A little further west (2Kms) is Fuenteheridos, a lively larger village with several bars and restaurants.
All through the summer months there are fiestas or romerias in one village or another. The Andalusians are welcoming, and enjoy sharing their festivals and customs with visitors from abroad.
Sam and Jeannie have lived here for 30 years now, and can advise you on places to visit and sights to see.
We can inform you about local festivities which mainly take place weekends, from May to September.
Don't miss the spectacular pilgrimage to the Peña de Alájar, when pilgrims from 12 villages converge upon the small chapel where they venerate the image of La Reina de Los Angeles (Mary, Queen of the Angels).

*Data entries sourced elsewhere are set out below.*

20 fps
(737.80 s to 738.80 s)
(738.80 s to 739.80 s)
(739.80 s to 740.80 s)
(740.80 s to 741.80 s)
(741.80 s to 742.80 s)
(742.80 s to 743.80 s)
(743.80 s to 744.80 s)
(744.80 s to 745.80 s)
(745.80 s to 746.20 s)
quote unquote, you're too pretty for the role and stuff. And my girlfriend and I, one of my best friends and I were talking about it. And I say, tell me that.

The pilgrimage is held every year on the 8th of September. Arriving on horseback, dressed in flamenco finery, pilgrims enjoy themselves after mass, with much eating and drinking. Each village has its own cordoned-off area where people can sit and enjoy the food and drink they have brought with them to share with friends and visitors alike.

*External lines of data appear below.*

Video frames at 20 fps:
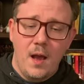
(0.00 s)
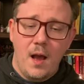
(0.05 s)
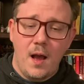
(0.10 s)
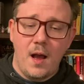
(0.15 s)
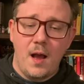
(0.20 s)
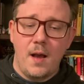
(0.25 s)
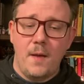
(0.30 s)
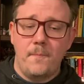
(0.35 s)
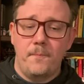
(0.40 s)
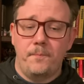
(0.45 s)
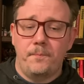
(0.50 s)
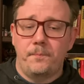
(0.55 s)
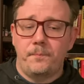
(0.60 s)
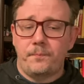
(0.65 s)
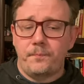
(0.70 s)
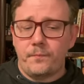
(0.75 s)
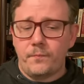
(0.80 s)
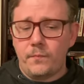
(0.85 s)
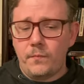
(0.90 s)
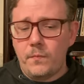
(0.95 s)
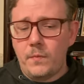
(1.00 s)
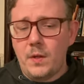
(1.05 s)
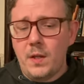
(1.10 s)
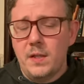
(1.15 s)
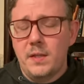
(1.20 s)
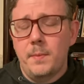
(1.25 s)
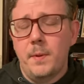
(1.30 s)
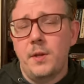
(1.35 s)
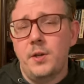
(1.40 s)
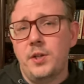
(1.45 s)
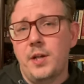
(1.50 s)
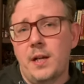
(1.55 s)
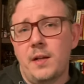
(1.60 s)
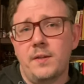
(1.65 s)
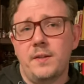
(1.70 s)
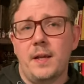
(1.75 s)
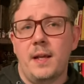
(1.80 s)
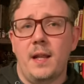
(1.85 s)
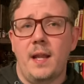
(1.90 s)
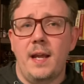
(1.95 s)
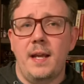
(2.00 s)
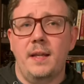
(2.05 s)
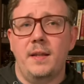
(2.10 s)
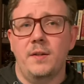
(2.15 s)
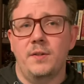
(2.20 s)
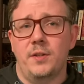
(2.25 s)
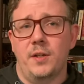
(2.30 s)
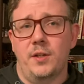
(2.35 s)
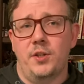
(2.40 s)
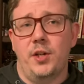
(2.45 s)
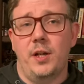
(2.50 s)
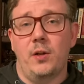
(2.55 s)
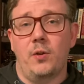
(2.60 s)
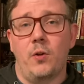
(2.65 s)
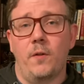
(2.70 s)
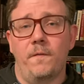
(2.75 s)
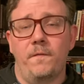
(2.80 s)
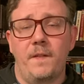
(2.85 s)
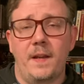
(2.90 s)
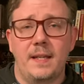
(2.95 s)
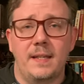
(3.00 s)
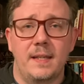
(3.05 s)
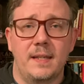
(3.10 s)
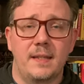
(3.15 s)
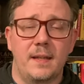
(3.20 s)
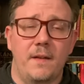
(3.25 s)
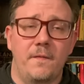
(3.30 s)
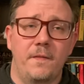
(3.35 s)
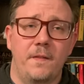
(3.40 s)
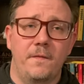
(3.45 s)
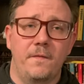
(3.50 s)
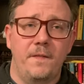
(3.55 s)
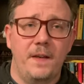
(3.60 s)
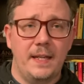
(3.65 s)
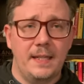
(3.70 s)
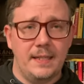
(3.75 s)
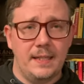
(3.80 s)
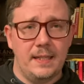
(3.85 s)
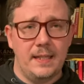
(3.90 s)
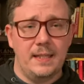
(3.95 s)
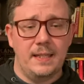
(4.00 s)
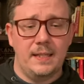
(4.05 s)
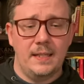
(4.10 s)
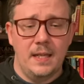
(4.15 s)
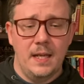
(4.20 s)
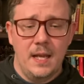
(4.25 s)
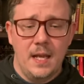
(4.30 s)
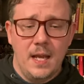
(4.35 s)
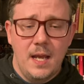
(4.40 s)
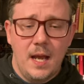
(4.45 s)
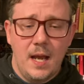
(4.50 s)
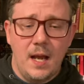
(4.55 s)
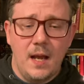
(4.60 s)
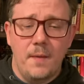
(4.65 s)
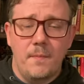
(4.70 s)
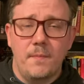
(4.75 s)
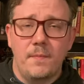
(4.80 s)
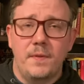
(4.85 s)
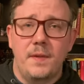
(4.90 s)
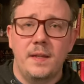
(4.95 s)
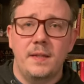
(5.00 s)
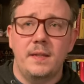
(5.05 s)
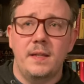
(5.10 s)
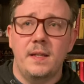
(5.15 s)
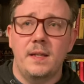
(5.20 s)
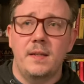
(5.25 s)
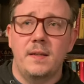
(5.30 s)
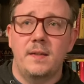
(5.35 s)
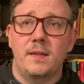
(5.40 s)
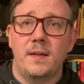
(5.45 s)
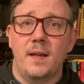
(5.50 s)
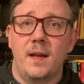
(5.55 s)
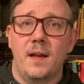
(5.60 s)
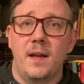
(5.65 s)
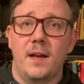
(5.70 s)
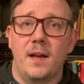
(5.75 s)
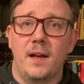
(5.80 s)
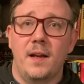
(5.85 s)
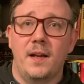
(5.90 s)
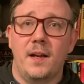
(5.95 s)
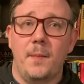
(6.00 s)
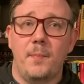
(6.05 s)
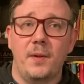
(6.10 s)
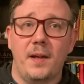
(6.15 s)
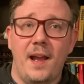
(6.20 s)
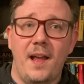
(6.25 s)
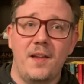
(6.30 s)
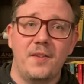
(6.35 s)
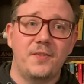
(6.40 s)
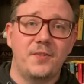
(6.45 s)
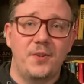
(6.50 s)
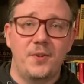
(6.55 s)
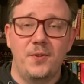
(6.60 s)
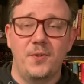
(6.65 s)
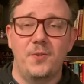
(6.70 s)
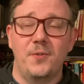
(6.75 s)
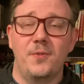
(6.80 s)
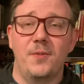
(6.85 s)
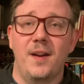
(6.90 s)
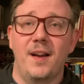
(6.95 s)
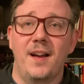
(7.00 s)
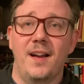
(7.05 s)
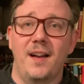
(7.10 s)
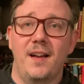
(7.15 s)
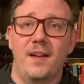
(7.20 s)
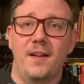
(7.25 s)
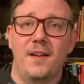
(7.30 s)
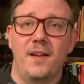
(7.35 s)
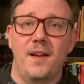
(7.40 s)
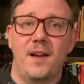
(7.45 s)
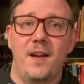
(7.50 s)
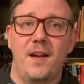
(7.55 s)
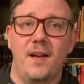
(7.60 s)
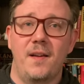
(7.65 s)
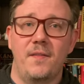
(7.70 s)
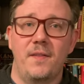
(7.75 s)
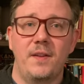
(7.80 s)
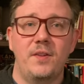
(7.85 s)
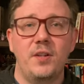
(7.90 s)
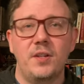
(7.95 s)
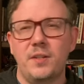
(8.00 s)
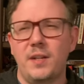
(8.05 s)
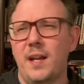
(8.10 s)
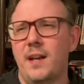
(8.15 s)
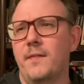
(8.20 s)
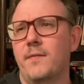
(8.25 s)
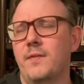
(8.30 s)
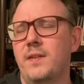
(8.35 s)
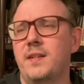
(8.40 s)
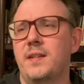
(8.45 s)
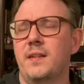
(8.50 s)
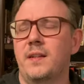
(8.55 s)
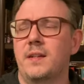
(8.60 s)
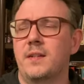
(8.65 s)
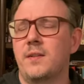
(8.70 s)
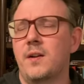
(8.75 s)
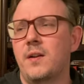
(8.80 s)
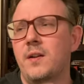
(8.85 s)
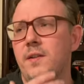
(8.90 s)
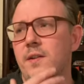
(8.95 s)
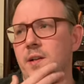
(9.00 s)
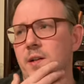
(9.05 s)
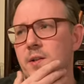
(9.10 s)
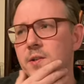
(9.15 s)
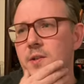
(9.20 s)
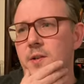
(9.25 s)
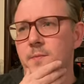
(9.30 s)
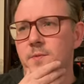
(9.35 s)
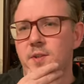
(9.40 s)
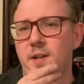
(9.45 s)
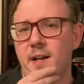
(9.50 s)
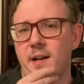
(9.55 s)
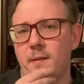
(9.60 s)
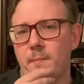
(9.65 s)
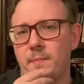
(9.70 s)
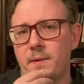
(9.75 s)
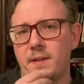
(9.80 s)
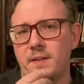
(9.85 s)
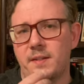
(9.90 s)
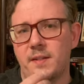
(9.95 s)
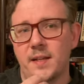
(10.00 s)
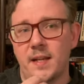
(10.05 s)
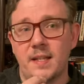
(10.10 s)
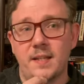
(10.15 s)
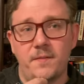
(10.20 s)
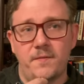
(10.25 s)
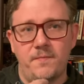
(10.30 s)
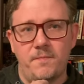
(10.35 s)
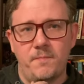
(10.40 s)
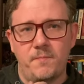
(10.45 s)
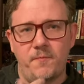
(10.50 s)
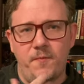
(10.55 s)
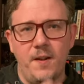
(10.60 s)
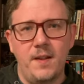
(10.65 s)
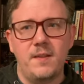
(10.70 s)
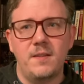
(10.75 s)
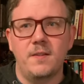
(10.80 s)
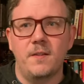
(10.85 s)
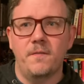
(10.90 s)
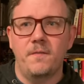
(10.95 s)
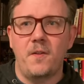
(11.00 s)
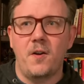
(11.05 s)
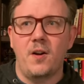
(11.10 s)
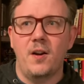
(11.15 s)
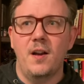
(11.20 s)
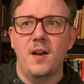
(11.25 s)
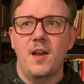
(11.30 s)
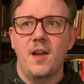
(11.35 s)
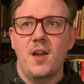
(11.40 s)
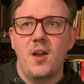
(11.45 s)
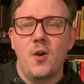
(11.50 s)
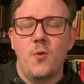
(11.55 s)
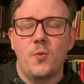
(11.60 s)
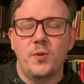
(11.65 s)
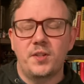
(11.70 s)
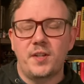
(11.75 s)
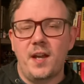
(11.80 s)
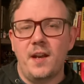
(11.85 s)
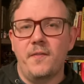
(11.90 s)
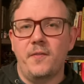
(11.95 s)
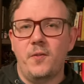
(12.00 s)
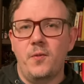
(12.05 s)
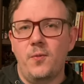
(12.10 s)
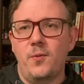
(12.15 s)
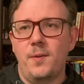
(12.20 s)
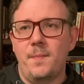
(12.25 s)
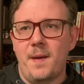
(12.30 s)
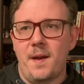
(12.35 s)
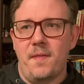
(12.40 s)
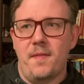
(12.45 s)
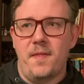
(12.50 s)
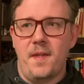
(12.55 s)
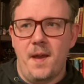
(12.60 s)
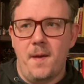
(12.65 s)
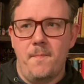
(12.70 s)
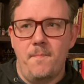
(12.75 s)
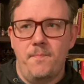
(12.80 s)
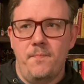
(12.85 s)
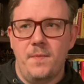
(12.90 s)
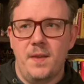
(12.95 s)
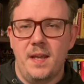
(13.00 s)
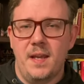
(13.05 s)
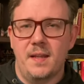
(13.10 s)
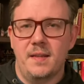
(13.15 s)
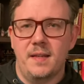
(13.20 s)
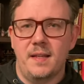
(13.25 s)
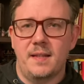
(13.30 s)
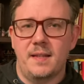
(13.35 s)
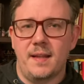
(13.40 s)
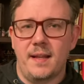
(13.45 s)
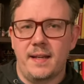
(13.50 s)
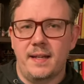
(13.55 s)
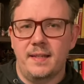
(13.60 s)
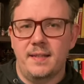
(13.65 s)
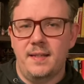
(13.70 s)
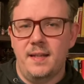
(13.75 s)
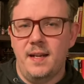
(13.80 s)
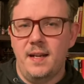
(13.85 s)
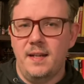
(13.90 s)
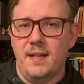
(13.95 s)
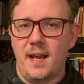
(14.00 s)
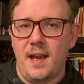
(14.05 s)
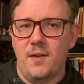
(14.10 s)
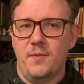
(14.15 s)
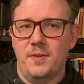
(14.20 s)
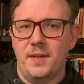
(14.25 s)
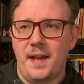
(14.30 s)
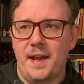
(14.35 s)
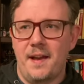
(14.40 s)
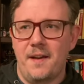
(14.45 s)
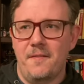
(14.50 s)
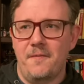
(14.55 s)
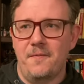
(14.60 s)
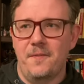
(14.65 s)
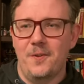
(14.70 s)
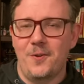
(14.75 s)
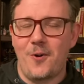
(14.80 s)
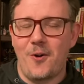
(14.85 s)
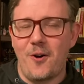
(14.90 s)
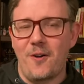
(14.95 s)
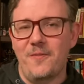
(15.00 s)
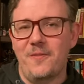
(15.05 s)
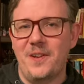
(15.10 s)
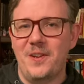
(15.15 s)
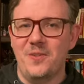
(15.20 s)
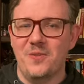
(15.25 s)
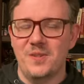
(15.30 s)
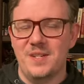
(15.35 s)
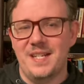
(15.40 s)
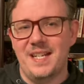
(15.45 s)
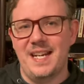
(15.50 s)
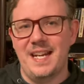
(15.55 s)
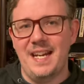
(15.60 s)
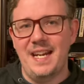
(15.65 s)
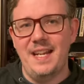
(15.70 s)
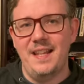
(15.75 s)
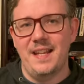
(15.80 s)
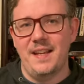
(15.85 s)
Um, some other channels I like, there's a channel called Faces of the Faceless. Um, this is uh, a couple of gals who, uh, uh, they just kind of recently started their YouTube channel, but it's, it's fun so far What's kind of cool about them is it's like sitting down to have coffee or tea.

The views are spectacular, and it is a fine sight to see so many people having fun before returning to the places they have come from; walking slowly, in the wake of the bullock carts adorned with flowers and the banners of La Reina de los Angeles.
On the 6th of September, in the village of Galaroza, the young and old of the town congregate to throw water at each other. Turn up around 12 o'clock with a plastic bucket, and join in the fun!
In June, the men of Los Marines go out into the countryside and cut down a tall poplar tree. This is carried into the village on their shoulders, and then erected in the village square, with much huffing and puffing as men haul on ropes.
In November in Aracena, the children spear dry chestnut leaves onto long stakes, and then on 6th December these are ignited from large bonfires in the village streets. The flaming poles are whirled round and around in the dark night.
In August, at Cortelazor, on the last night of the village fiesta a man runs through the streets with rockets firing off in all directions. He is known as the Toro de Fuego and sports a pair of bull horns.
There's always something to do and something to see. The Spanish know how to party!